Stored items
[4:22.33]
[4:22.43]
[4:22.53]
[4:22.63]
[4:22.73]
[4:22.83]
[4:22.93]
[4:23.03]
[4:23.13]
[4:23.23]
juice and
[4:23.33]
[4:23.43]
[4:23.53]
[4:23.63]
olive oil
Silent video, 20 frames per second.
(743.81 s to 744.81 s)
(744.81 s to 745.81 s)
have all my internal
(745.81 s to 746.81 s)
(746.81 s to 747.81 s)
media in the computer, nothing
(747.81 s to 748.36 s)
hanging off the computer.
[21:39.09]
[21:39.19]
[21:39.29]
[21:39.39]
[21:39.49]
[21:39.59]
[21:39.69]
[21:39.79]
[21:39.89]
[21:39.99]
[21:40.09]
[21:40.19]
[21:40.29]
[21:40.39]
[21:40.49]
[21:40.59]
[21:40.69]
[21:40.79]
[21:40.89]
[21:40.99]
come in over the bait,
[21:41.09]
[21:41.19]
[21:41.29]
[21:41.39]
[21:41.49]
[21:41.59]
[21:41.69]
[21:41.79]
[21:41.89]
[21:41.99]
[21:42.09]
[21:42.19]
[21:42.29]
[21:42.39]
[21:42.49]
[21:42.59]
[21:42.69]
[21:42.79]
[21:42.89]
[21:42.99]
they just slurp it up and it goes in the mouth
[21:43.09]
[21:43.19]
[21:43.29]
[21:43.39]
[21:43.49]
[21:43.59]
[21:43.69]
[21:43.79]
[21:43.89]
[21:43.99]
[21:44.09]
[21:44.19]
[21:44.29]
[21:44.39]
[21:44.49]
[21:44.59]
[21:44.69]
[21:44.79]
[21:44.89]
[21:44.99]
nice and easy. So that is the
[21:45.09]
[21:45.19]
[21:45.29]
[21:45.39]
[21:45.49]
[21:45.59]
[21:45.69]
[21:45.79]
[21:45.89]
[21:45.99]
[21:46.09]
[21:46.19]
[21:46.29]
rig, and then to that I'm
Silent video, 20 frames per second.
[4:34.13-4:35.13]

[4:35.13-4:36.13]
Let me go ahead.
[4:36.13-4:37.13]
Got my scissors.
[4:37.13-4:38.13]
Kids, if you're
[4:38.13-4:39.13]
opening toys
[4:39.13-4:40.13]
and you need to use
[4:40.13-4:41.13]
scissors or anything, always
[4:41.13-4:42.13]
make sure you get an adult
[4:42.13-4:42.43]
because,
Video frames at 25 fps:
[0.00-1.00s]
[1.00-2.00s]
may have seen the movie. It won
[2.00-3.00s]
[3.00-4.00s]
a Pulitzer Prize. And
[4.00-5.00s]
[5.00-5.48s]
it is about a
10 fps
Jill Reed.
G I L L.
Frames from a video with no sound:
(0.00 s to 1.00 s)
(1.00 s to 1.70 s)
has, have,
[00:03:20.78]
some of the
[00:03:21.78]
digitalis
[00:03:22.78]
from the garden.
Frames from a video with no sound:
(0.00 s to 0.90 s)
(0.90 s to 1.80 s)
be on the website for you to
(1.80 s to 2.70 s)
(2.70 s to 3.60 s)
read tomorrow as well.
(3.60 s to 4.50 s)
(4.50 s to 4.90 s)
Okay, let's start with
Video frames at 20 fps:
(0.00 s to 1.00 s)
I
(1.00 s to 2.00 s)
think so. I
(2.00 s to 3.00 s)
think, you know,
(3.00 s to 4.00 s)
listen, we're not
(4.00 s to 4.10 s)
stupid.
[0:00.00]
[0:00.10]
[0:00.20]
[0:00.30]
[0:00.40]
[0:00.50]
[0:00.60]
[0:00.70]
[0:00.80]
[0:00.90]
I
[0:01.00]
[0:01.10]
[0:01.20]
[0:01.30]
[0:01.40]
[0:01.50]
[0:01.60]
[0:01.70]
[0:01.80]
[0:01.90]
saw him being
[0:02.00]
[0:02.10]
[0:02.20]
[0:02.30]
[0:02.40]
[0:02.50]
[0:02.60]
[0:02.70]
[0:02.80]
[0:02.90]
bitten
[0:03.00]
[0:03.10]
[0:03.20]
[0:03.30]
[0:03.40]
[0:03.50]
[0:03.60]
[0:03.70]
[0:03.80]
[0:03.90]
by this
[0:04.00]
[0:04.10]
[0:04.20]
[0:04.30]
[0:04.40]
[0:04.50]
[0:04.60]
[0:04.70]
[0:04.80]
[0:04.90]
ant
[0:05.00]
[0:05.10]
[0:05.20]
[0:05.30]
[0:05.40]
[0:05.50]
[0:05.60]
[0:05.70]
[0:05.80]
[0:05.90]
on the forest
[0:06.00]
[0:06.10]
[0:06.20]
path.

§ Exercise details
Every entry above, from first to last, should be repeated exactly.

§ The answer
[4:22.33]
[4:22.43]
[4:22.53]
[4:22.63]
[4:22.73]
[4:22.83]
[4:22.93]
[4:23.03]
[4:23.13]
[4:23.23]
juice and
[4:23.33]
[4:23.43]
[4:23.53]
[4:23.63]
olive oil
Silent video, 20 frames per second.
(743.81 s to 744.81 s)
(744.81 s to 745.81 s)
have all my internal
(745.81 s to 746.81 s)
(746.81 s to 747.81 s)
media in the computer, nothing
(747.81 s to 748.36 s)
hanging off the computer.
[21:39.09]
[21:39.19]
[21:39.29]
[21:39.39]
[21:39.49]
[21:39.59]
[21:39.69]
[21:39.79]
[21:39.89]
[21:39.99]
[21:40.09]
[21:40.19]
[21:40.29]
[21:40.39]
[21:40.49]
[21:40.59]
[21:40.69]
[21:40.79]
[21:40.89]
[21:40.99]
come in over the bait,
[21:41.09]
[21:41.19]
[21:41.29]
[21:41.39]
[21:41.49]
[21:41.59]
[21:41.69]
[21:41.79]
[21:41.89]
[21:41.99]
[21:42.09]
[21:42.19]
[21:42.29]
[21:42.39]
[21:42.49]
[21:42.59]
[21:42.69]
[21:42.79]
[21:42.89]
[21:42.99]
they just slurp it up and it goes in the mouth
[21:43.09]
[21:43.19]
[21:43.29]
[21:43.39]
[21:43.49]
[21:43.59]
[21:43.69]
[21:43.79]
[21:43.89]
[21:43.99]
[21:44.09]
[21:44.19]
[21:44.29]
[21:44.39]
[21:44.49]
[21:44.59]
[21:44.69]
[21:44.79]
[21:44.89]
[21:44.99]
nice and easy. So that is the
[21:45.09]
[21:45.19]
[21:45.29]
[21:45.39]
[21:45.49]
[21:45.59]
[21:45.69]
[21:45.79]
[21:45.89]
[21:45.99]
[21:46.09]
[21:46.19]
[21:46.29]
rig, and then to that I'm
Silent video, 20 frames per second.
[4:34.13-4:35.13]

[4:35.13-4:36.13]
Let me go ahead.
[4:36.13-4:37.13]
Got my scissors.
[4:37.13-4:38.13]
Kids, if you're
[4:38.13-4:39.13]
opening toys
[4:39.13-4:40.13]
and you need to use
[4:40.13-4:41.13]
scissors or anything, always
[4:41.13-4:42.13]
make sure you get an adult
[4:42.13-4:42.43]
because,
Video frames at 25 fps:
[0.00-1.00s]
[1.00-2.00s]
may have seen the movie. It won
[2.00-3.00s]
[3.00-4.00s]
a Pulitzer Prize. And
[4.00-5.00s]
[5.00-5.48s]
it is about a
10 fps
Jill Reed.
G I L L.
Frames from a video with no sound:
(0.00 s to 1.00 s)
(1.00 s to 1.70 s)
has, have,
[00:03:20.78]
some of the
[00:03:21.78]
digitalis
[00:03:22.78]
from the garden.
Frames from a video with no sound:
(0.00 s to 0.90 s)
(0.90 s to 1.80 s)
be on the website for you to
(1.80 s to 2.70 s)
(2.70 s to 3.60 s)
read tomorrow as well.
(3.60 s to 4.50 s)
(4.50 s to 4.90 s)
Okay, let's start with
Video frames at 20 fps:
(0.00 s to 1.00 s)
I
(1.00 s to 2.00 s)
think so. I
(2.00 s to 3.00 s)
think, you know,
(3.00 s to 4.00 s)
listen, we're not
(4.00 s to 4.10 s)
stupid.
[0:00.00]
[0:00.10]
[0:00.20]
[0:00.30]
[0:00.40]
[0:00.50]
[0:00.60]
[0:00.70]
[0:00.80]
[0:00.90]
I
[0:01.00]
[0:01.10]
[0:01.20]
[0:01.30]
[0:01.40]
[0:01.50]
[0:01.60]
[0:01.70]
[0:01.80]
[0:01.90]
saw him being
[0:02.00]
[0:02.10]
[0:02.20]
[0:02.30]
[0:02.40]
[0:02.50]
[0:02.60]
[0:02.70]
[0:02.80]
[0:02.90]
bitten
[0:03.00]
[0:03.10]
[0:03.20]
[0:03.30]
[0:03.40]
[0:03.50]
[0:03.60]
[0:03.70]
[0:03.80]
[0:03.90]
by this
[0:04.00]
[0:04.10]
[0:04.20]
[0:04.30]
[0:04.40]
[0:04.50]
[0:04.60]
[0:04.70]
[0:04.80]
[0:04.90]
ant
[0:05.00]
[0:05.10]
[0:05.20]
[0:05.30]
[0:05.40]
[0:05.50]
[0:05.60]
[0:05.70]
[0:05.80]
[0:05.90]
on the forest
[0:06.00]
[0:06.10]
[0:06.20]
path.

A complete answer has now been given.